Go language and Teensy4.x

MichalDerkacz

New member
Hello all!

The support for i.MX RT in Embedded Go has reached such a level that you can write simple programs that use GPIO.

What supported:

  1. SysTick based time and delays
  2. IOMUX
  3. GPIO

A simple "blinky" program looks like this:

Code:
package main

import (
	"time"

	"github.com/embeddedgo/imxrt/devboard/teensy4/board/leds"
)

func main() {
	for {
		leds.User.SetOn()
		time.Sleep(time.Second / 2)
		leds.User.SetOff()
		time.Sleep(time.Second / 2)
	}
}

I'm currently working on adding the UART to the list of supported peripherals. The next one will be SPI.

If you would like to try Go on your Teensy or even help with development of the HAL, I will be happy to help you overcome any initial difficulties.
 
I'll continue this thread reporting on the progress of my work on support for IMXRT1060 in Embedded Go.

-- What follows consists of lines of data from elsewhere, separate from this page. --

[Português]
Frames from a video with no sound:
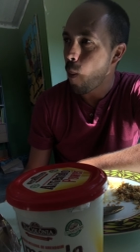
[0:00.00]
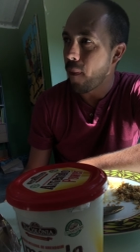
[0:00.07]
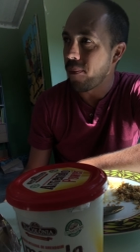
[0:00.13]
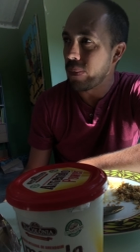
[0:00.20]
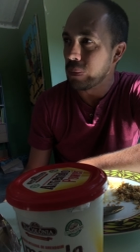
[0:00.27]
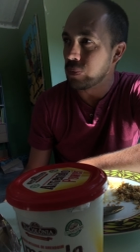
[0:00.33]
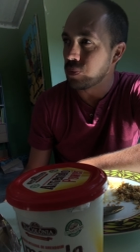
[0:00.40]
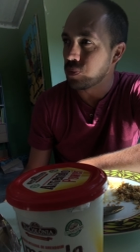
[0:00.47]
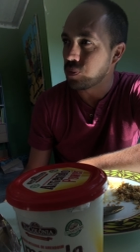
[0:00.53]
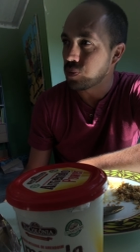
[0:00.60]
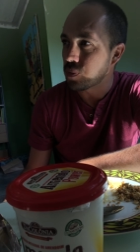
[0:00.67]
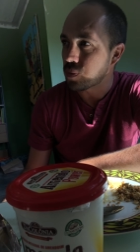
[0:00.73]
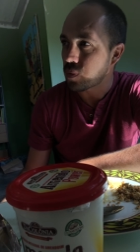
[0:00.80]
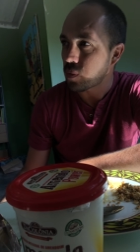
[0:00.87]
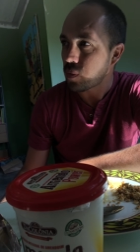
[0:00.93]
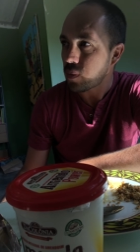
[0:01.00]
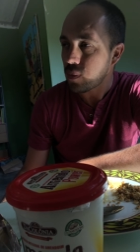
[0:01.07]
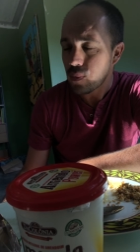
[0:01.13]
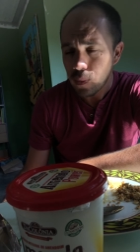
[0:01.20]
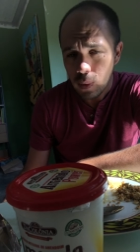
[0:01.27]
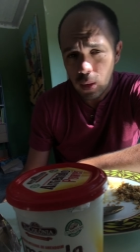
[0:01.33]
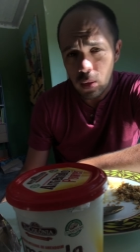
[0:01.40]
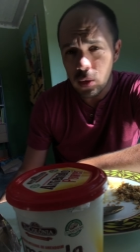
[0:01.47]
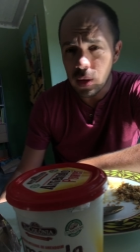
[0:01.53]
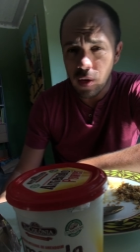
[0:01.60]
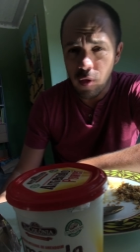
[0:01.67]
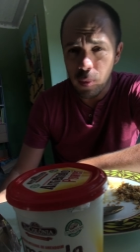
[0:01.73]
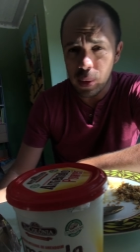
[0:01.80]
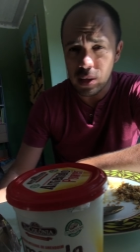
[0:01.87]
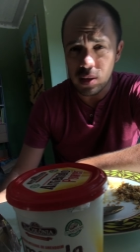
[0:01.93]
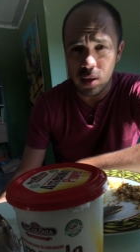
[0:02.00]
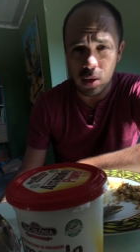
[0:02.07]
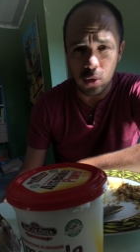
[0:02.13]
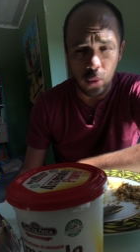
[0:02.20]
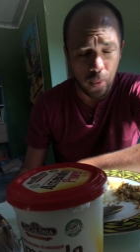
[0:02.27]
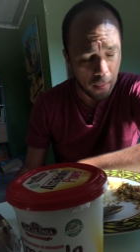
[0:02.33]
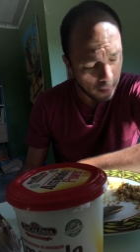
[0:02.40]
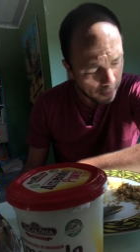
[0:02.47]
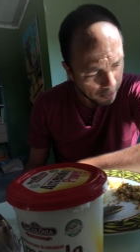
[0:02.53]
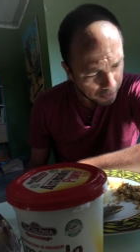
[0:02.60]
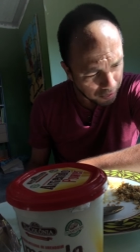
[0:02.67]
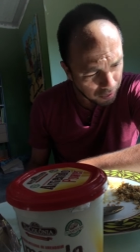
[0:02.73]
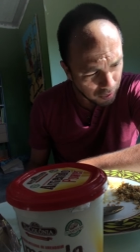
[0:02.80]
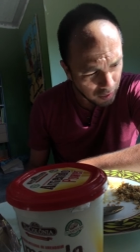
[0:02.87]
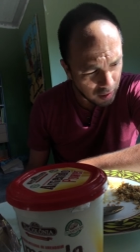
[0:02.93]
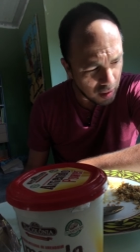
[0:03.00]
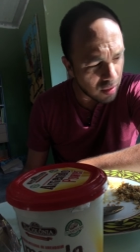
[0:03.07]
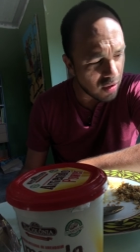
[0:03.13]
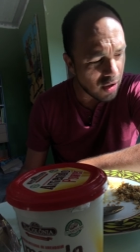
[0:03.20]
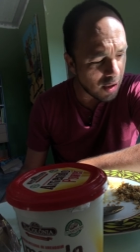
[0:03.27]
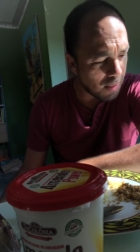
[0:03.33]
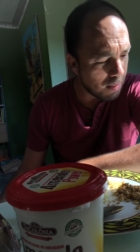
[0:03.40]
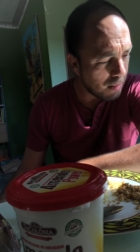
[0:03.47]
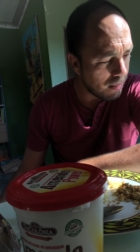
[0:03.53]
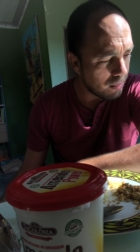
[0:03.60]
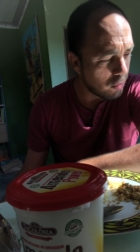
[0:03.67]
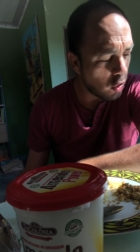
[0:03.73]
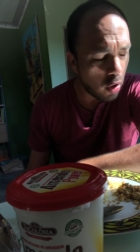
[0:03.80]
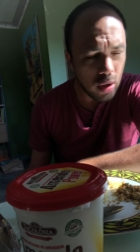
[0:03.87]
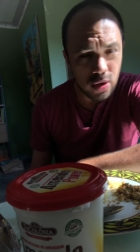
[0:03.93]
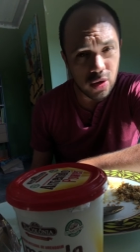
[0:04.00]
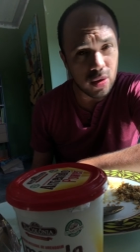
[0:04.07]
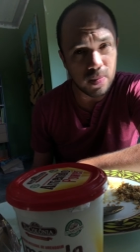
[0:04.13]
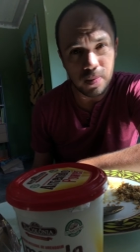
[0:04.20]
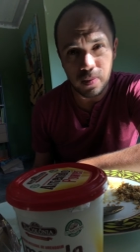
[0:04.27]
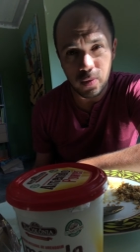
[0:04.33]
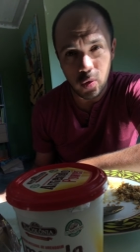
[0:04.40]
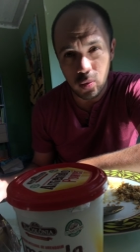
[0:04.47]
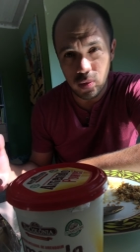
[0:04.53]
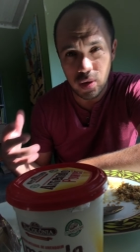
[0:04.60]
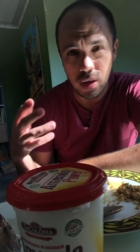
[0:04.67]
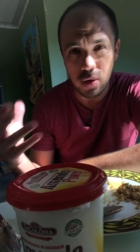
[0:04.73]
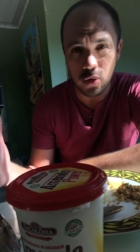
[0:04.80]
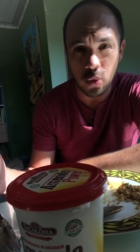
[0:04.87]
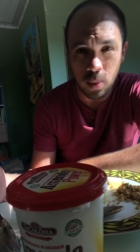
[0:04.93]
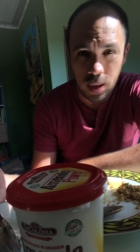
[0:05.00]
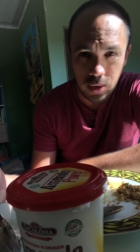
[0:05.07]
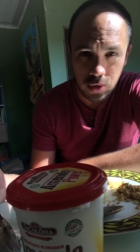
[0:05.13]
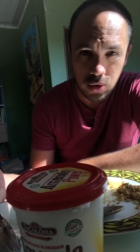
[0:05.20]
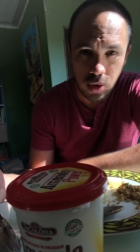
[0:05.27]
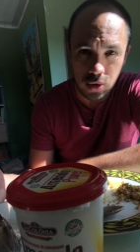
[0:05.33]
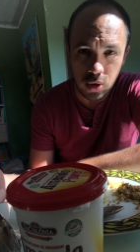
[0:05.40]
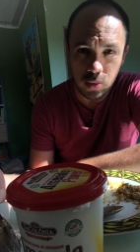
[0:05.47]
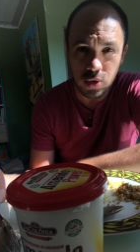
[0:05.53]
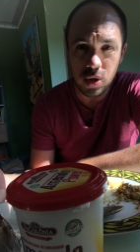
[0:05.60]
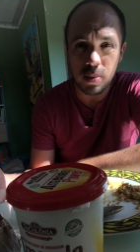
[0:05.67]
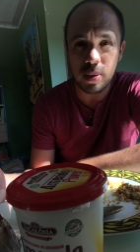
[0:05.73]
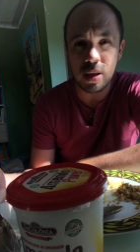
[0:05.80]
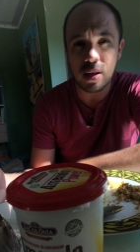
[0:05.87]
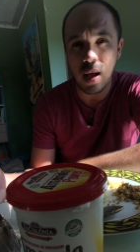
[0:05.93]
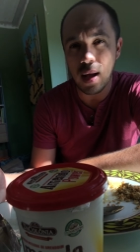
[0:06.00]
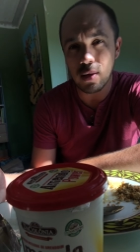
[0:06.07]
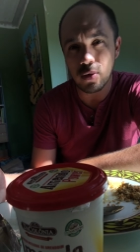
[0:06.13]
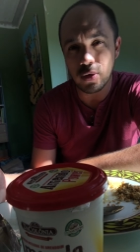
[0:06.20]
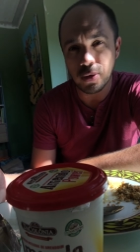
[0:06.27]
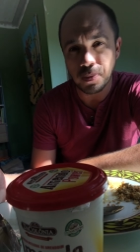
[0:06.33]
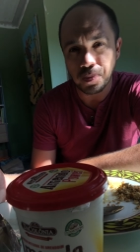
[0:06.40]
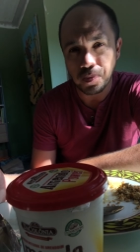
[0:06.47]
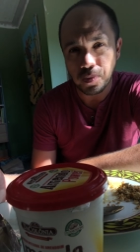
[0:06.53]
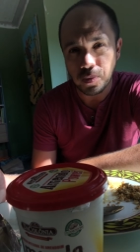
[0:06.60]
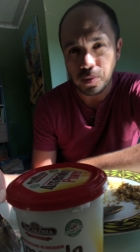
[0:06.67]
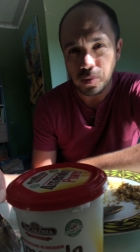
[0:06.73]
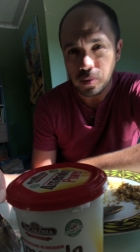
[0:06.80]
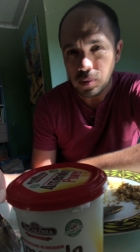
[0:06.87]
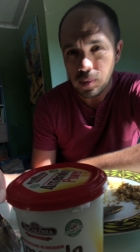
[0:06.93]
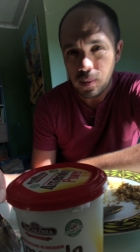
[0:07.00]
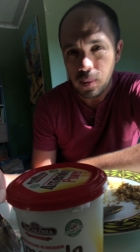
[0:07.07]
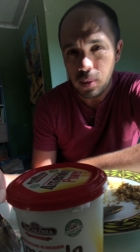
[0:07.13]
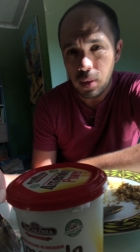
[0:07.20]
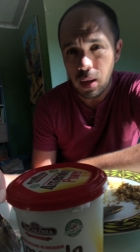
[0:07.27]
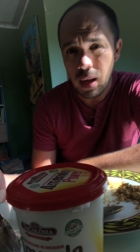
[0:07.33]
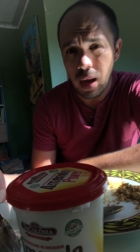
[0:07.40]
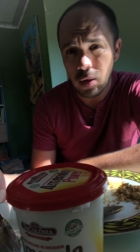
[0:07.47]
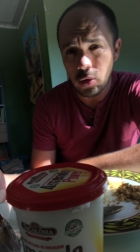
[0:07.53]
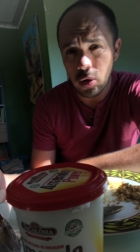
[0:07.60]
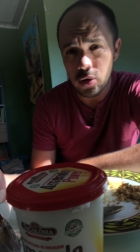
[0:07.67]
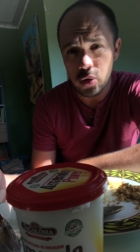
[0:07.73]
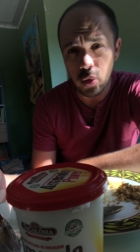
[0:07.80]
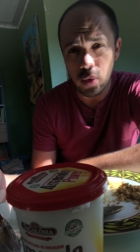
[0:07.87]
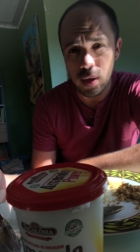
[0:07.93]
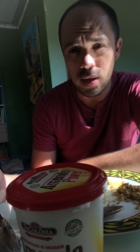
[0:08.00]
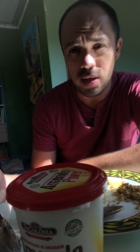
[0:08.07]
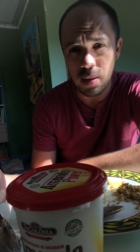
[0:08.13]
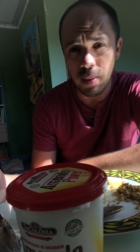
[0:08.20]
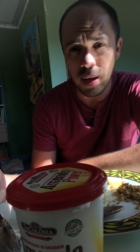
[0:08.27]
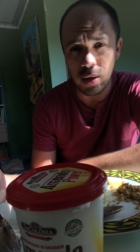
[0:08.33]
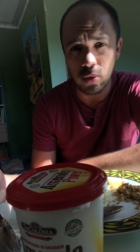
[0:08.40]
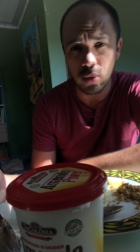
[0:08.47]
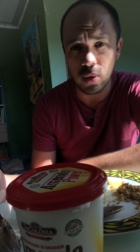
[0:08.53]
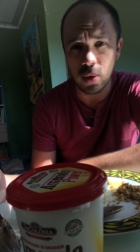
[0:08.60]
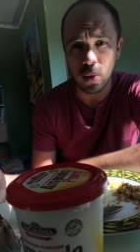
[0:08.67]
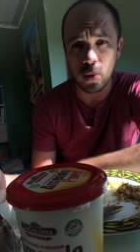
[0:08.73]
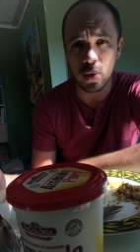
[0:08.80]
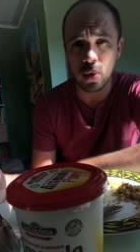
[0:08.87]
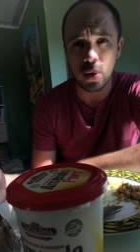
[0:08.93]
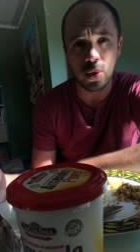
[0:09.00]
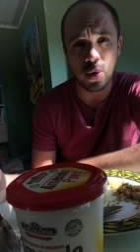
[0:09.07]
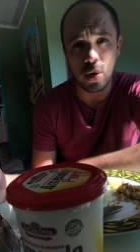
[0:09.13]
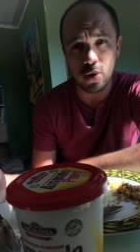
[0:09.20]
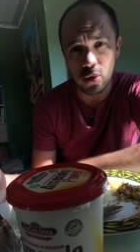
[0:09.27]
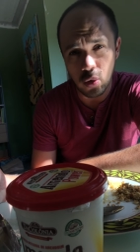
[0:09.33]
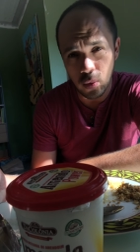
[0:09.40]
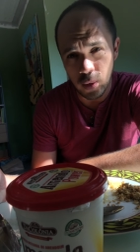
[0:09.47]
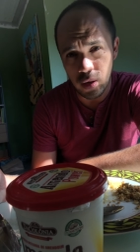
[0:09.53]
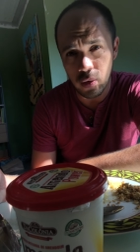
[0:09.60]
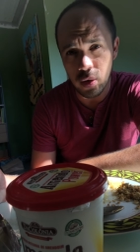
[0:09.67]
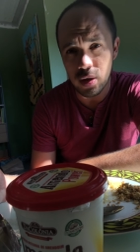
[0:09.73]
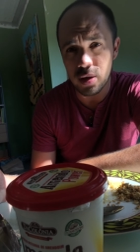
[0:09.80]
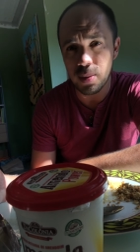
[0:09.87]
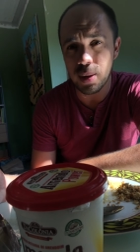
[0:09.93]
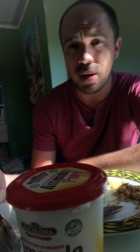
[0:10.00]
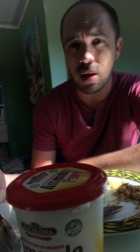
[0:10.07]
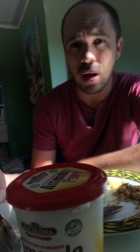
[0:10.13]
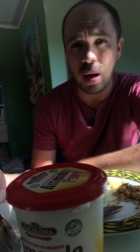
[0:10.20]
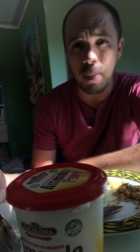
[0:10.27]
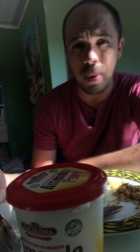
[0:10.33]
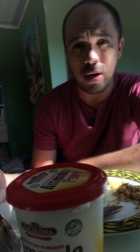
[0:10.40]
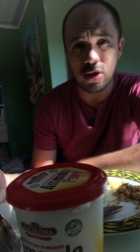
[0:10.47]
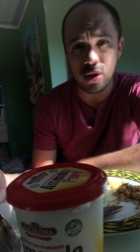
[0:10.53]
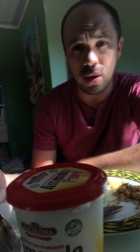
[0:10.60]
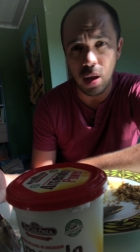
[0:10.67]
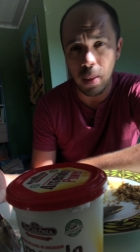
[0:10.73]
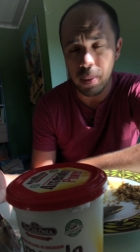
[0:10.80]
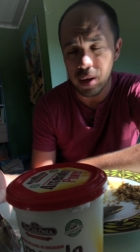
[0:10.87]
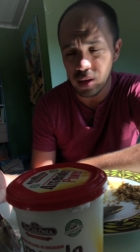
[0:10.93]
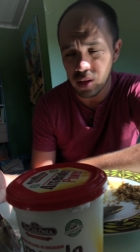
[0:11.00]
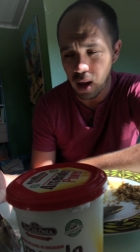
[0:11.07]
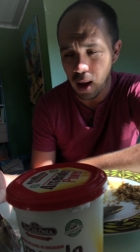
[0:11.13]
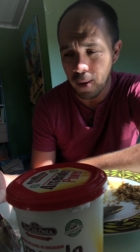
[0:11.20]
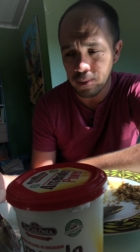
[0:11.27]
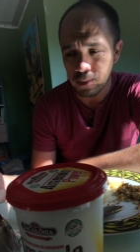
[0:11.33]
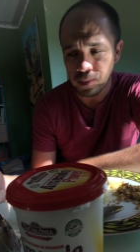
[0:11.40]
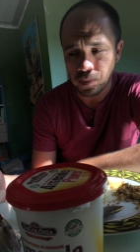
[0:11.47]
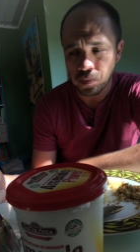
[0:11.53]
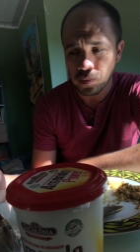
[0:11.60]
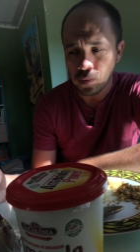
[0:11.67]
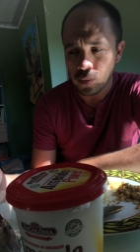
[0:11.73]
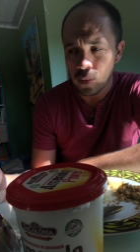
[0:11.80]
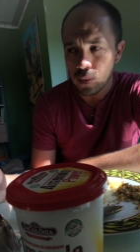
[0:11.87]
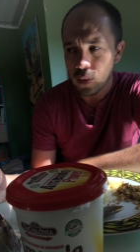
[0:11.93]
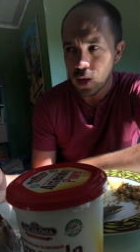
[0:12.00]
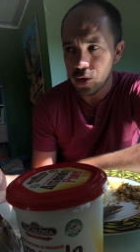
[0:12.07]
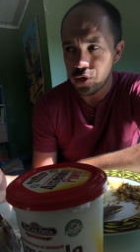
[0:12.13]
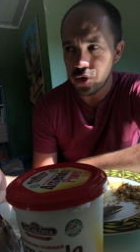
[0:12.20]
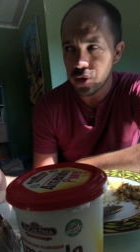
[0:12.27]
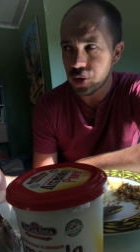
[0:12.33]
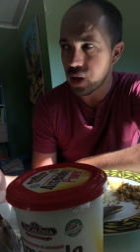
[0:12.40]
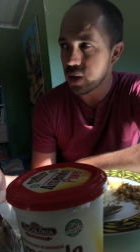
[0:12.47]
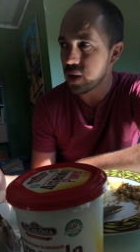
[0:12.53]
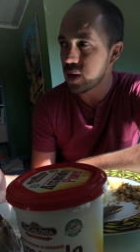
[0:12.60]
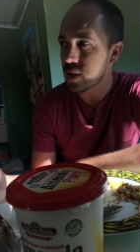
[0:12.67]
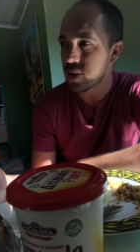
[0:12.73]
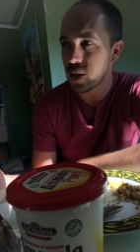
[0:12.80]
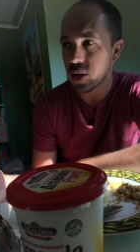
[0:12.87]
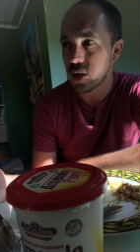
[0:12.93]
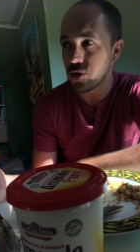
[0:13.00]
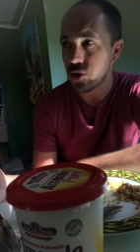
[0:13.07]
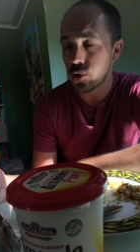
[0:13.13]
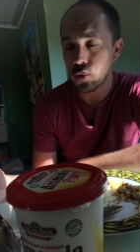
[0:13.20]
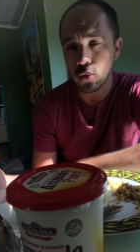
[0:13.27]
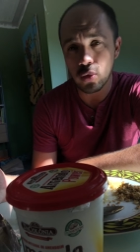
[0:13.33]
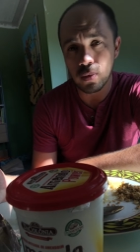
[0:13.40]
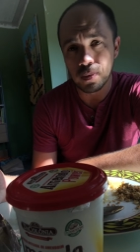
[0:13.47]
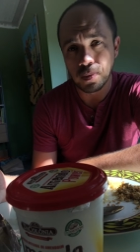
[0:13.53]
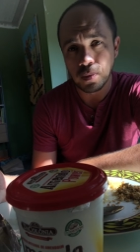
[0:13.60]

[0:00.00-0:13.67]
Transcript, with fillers: Hum. Eu estava pensando que sim, nós seres humanos nós somos limitados ao nosso conhecimento, o que o, que o nosso conhecimento é capaz de interpretar, de entender acerca de tudo.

Today I can write something about LPUART because I finally have a working driver. Below is a sample code that demonstrates the use of the driver.

Code:
package main

import (
	"fmt"

	"github.com/embeddedgo/imxrt/devboard/teensy4/board/pins"
	"github.com/embeddedgo/imxrt/hal/lpuart"
	"github.com/embeddedgo/imxrt/hal/lpuart/lpuart1"
)

func main() {
	// Used IO pins
	tx := pins.P24
	rx := pins.P25

	// Setup LPUART driver
	u := lpuart1.Driver()
	u.Setup(lpuart.Word8b, 115200)
	u.UsePin(rx, lpuart.RXD)
	u.UsePin(tx, lpuart.TXD)

	// Enable both directions
	u.EnableRx(64) // use a 64-character ring buffer
	u.EnableTx()

	// Print received data showing reading chunks
	buf := make([]byte, 80)
	for {
		n, err := u.Read(buf)
		if err != nil {
			fmt.Fprintf(u, "error: %v\r\n", err)
			continue
		}
		fmt.Fprintf(u, "%d: %s\r\n", n, buf[:n])
	}
}

If you paste the string below to a terminal emulator

Code:
abc-def-ghi-jkl-mno-prs-tuv-wxyz--123-456-7890--ABC-DEF-GHI-JKL-MNO-PRS-TUV-WXYZ

you will get the following echo which shows to some extent how the driver works.

Code:
1: a
6: bc-def
8: -ghi-jkl
16: -mno-prs-tuv-wxy
19: z--123-456-7890--AB
24: C-DEF-GHI-JKL-MNO-PRS-TU
6: V-WXYZ

See https://github.com/embeddedgo/imxrt/tree/master/devboard/teensy4/examples for more examples.
 
This time something about DMA.

The imxrt/hal/dma package provides interface to the I.MX RT eDMA controller. The interface is based on two main types: Controller and Channel.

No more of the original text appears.